Systematicity and productivity. Fodor and Pylyshyn argued in 1988 that any mind that can think one thought can think the systematically related thoughts—anyone who can think John loves Mary can think Mary loves John—and that this systematicity follows necessarily from compositional structure, not contingently from training. A connectionist system could mimic systematicity but not explain it. The machines of our moment display systematicity far beyond what anyone then imagined—and the Fodorian question is whether they display the principled, exceptionless kind that follows from genuine structure, or the statistical, coverage-bounded kind that follows from having seen enough examples. Careful probing of compositional generalization benchmarks suggests the latter: the machines are systematic within the distribution they have seen, and brittle at its edges, in exactly the way approximation rather than structure predicts.
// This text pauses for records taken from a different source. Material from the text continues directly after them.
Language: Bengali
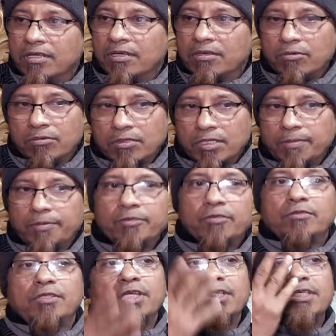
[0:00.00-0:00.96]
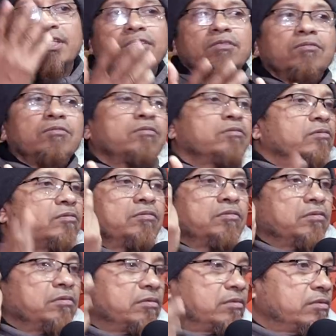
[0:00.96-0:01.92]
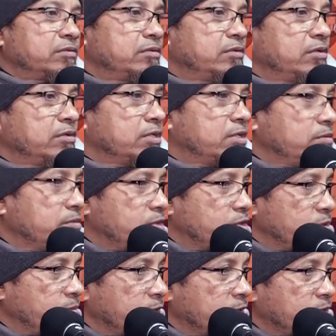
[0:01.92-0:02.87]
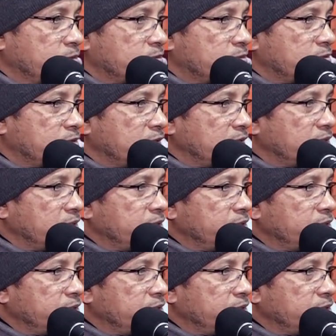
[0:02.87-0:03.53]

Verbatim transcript: না কুত্তা ভিতর দিয়ে যাইতো কেউ কিছু মনে করতো নাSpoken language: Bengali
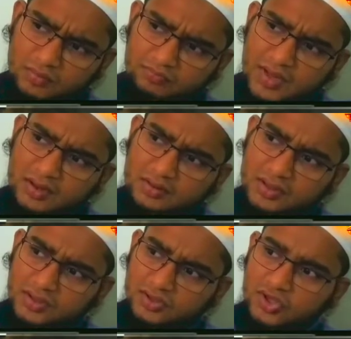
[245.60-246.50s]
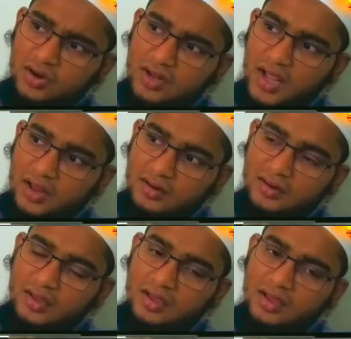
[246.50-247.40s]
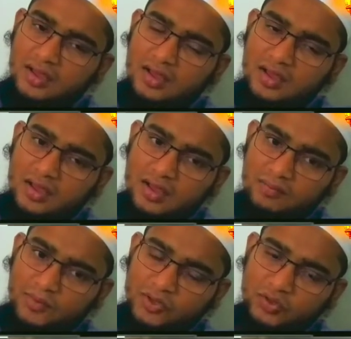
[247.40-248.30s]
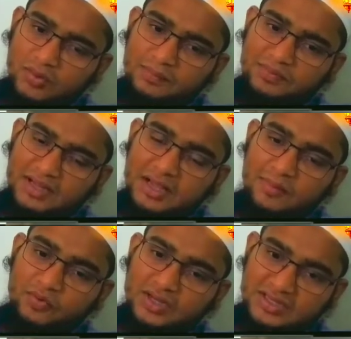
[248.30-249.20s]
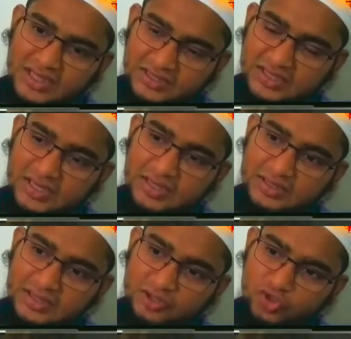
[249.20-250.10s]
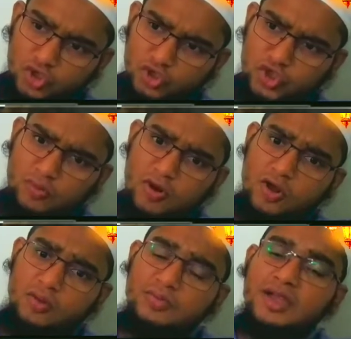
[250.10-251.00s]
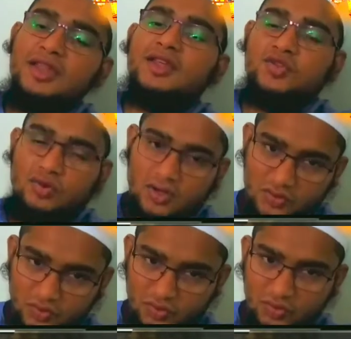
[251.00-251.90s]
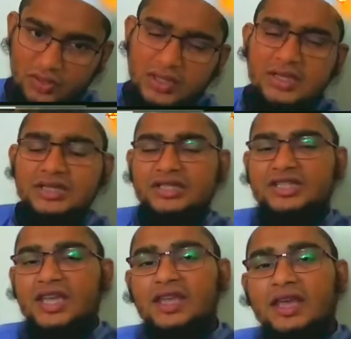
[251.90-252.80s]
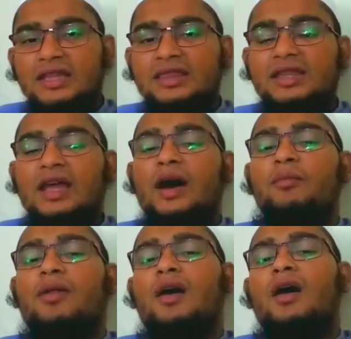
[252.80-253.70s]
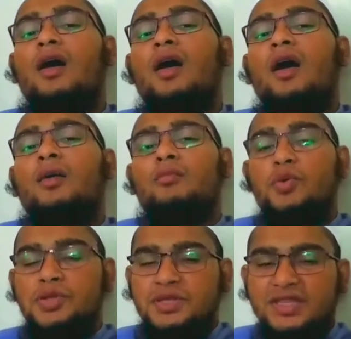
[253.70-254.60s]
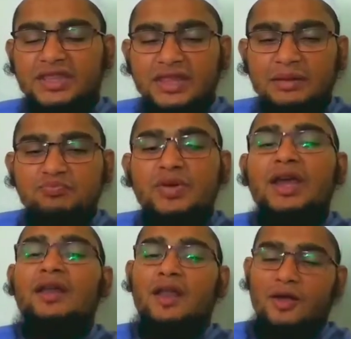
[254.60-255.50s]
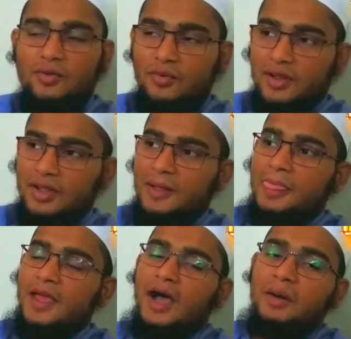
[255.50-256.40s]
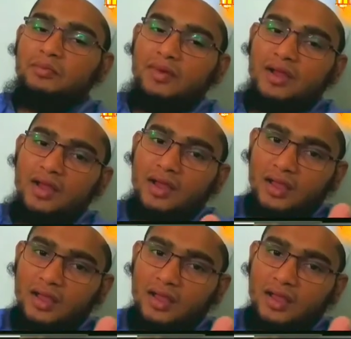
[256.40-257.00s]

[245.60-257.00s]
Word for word: গভর্নমেন্ট সরকার বর্তমান প্রেক্ষাপটে চাচ্ছে যে জনসমাগম এড়িয়ে চলার জন্য সেই ক্ষেত্রে আমরা মসজিদে ভিড় না করে আমরা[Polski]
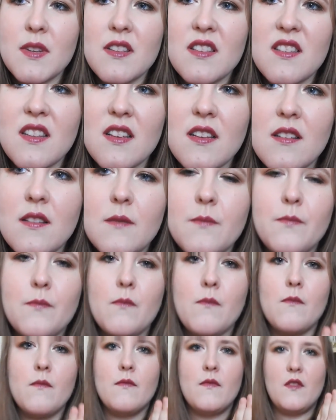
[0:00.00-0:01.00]
będę,
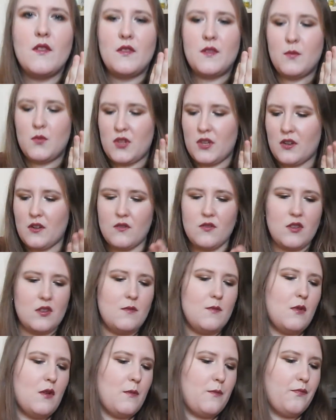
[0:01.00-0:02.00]
no nic, muszę
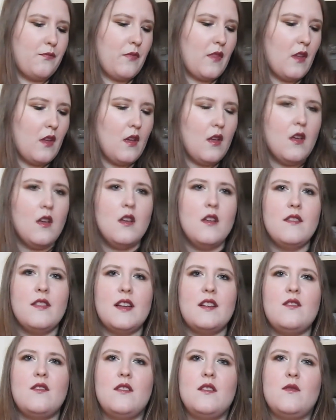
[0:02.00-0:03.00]
kończyć, bo
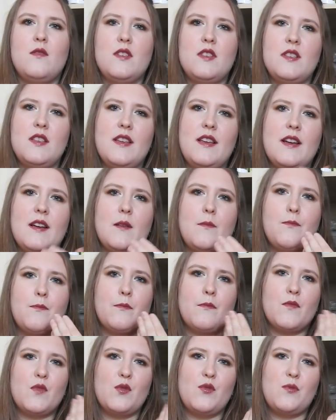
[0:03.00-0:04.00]
tak to jest właśnie jak
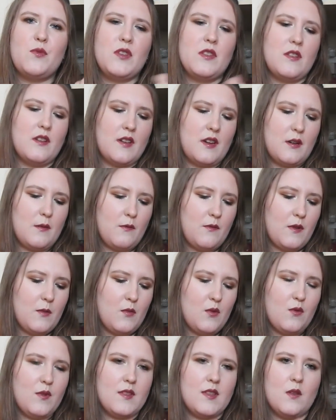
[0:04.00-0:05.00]
Tuż przed nagraniem
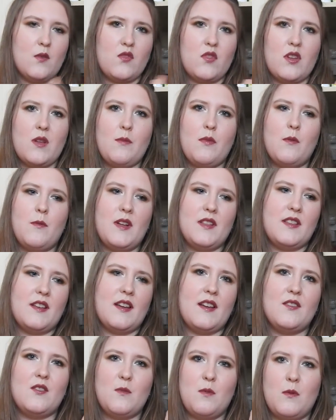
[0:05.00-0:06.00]
filmiku jest nałożona
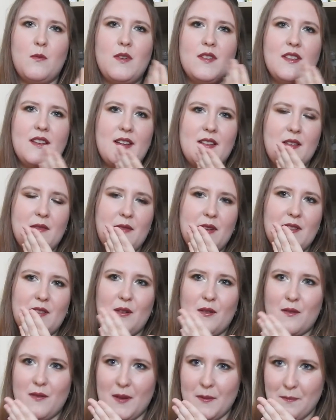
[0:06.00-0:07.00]
pomadka i to pomadka
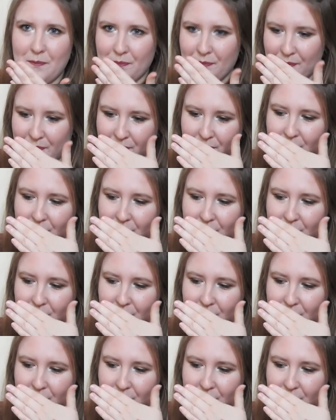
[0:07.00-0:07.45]
niebatowa.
The frame problem and abduction. Central cognition is global and abductive: it draws on everything you know, assesses candidate beliefs by how they fit the whole web, reasons to the best explanation. These are properties of whole belief systems, not of individual symbols, and a process that works on the local syntactic properties of representations has no access to them. The frame problem—how a system knows which of everything it knows is relevant to the situation at hand—was the rock on which classical symbolic AI broke, and Fodor held it was a conceptual impossibility, not merely an engineering difficulty. The large language model addresses the frame problem by a different means: absorbing the statistical structure of relevance from vast text corpora, learning implicitly which things tend to go with which. This approximates relevance without computing it, and fails precisely where approximation fails: on situations where the unusual relevance is decisive and the statistical tendency misleads.
The third thing. Fodor framed the science of mind as a war between symbolic and connectionist approaches, assuming they exhausted the options. The large language model is neither: connectionist in its substrate, displaying symbolic-looking behavior in its conduct. It is a statistical approximation of a symbol system—implementable in a distributed substrate, achieving compositional behavior by learning the patterns that compositional structure produces, exhibiting systematicity and productivity across the bulk of the distribution while failing at its edges in ways that genuine structure would not. Fodor gave us the wrong taxonomy and the right concepts, and the concepts—the distinction between having a property and approximating it, between structure that is built in and structure that is learned—are what let us see what the machines are.